Honestly, the label came later than the model. We had been operating like a studio for a long time before we used the word. The first three companies, DevCode Payment, Nordkap, and the original consulting business, were built with the same instinct. Share the engineering bench. Share the customer relationships. Share the operating playbooks. The label venture studio entered our vocabulary around 2015. The practice was already a decade old by then.
What is the practical difference between a studio and a fund?
A fund makes a bet and gets out of the way. A studio makes a bet and stays in the room. We co-found, we put group capital and group engineering behind a build, and we operate alongside the founders until the company can stand on its own commercial legs. That has a cost. It also has a return profile that a fund cannot match on the early bets.
Two thousand and seventeen was a big year. DevCode Payment was sold to Bambora, Nordkap to Collector Bank.
It was. And it taught us something we did not fully appreciate going in. The exits were good outcomes individually. But the studio compounding effect came from what we did with the proceeds and, more importantly, what we did with the team and the customer relationships that the exited companies had built.
Meaning?
Meaning that an exit is not the end of the studio value capture on that bet. The engineers go on to build the next company. The customers from the exited company often become the customers of the next one. The lessons compound. That is the studio model working over time.
An exit is not the end of the studio value capture on that bet.
Luminary was sold to White Pearl Technologies last year. Different from the 2017 exits in any way?
The exit logic was the same. But the scale was different. Luminary had grown into an umbrella for over eight thousand specialist consultants across more than eighty firms. That kind of scale changes the studio center of gravity. We are not the same shop we were when we exited PaymentIQ.
You co-founded PayControl this year with Nathan Salisbury. Why now?
Because the autonomous-payments thesis lands now in a way it would not have landed three years ago. The merchants we work with have engineering teams who can run orchestration code. The economics of per-transaction pricing have started to look misaligned. And AI is cheap enough that an in-house orchestration layer beats a vendor pre-trained model on the merchant own data. The thesis works. So DevCode Group and Nathan built it together.
You are also building two more AI-native ventures.
We are. I cannot say much yet. The shape is consistent with how we have always built. Clear thesis, sharp founder, unit economics that do not require a miracle. The difference is that the operating layer is AI-native from day one. That changes what we can do.

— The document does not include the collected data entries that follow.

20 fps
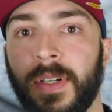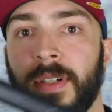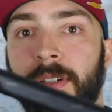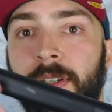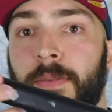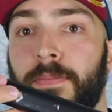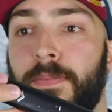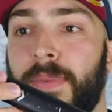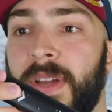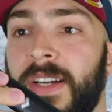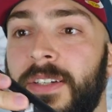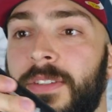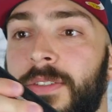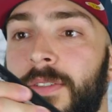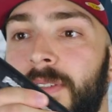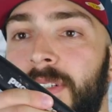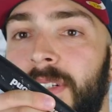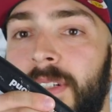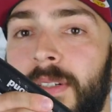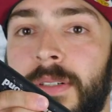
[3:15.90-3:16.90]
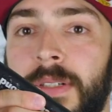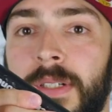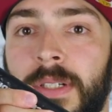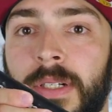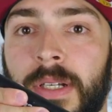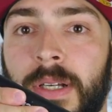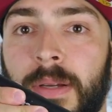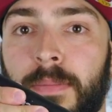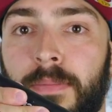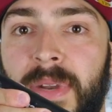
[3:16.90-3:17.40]
compared to the
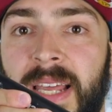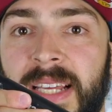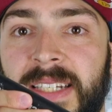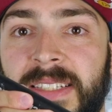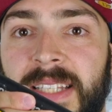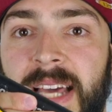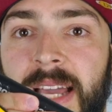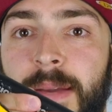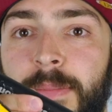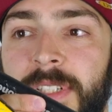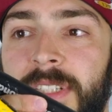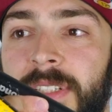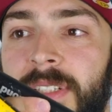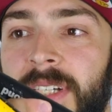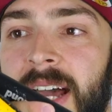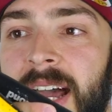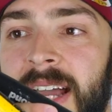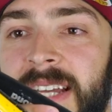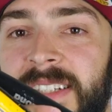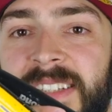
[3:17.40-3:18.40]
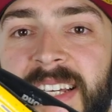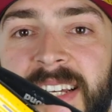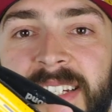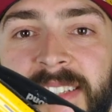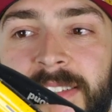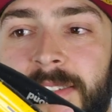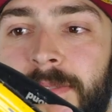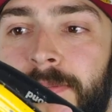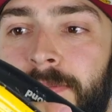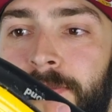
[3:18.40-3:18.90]
Black Diamond ice
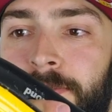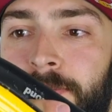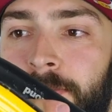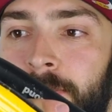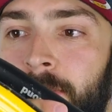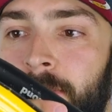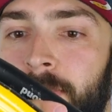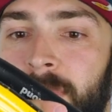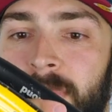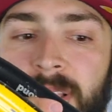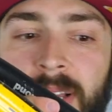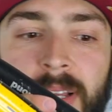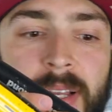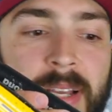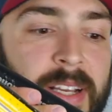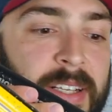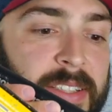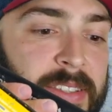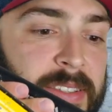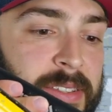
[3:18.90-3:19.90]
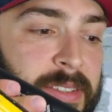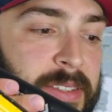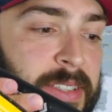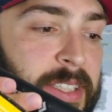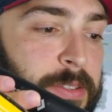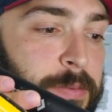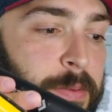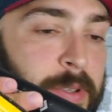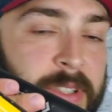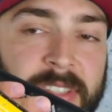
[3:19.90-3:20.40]
axe.
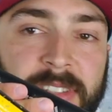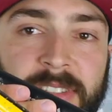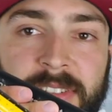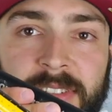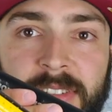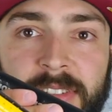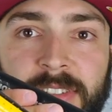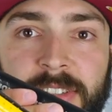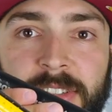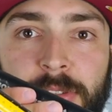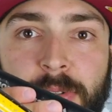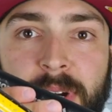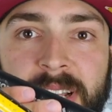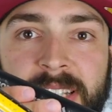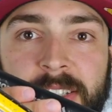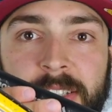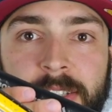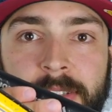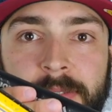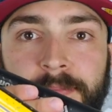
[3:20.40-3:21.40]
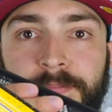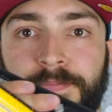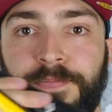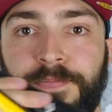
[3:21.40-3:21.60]
This one is straighter,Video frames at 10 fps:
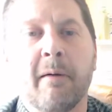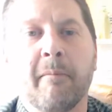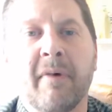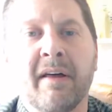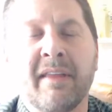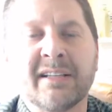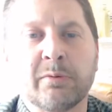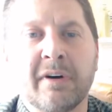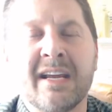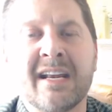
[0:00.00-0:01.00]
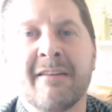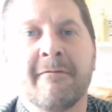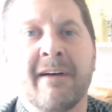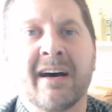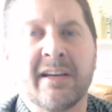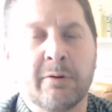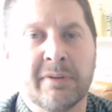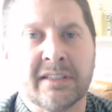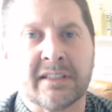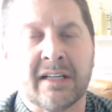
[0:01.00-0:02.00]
And that's where hidden value is.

What does the studio look like in five years?
I have stopped giving precise five-year answers because the rate at which AI is changing operating layers makes them wrong. What I will say is this. A venture studio that does not internalize AI in its own operating layer, not just in the products it ships, is going to be at a structural disadvantage. We are working on getting that right.
Final question. What do you most regret not building?
Probably the consumer-side identity wallet we talked about in 2018. The thesis was right. The timing was wrong. Someone else built it, and built it well. The discipline of saying no is a real cost. Sometimes the right idea sits in the discipline.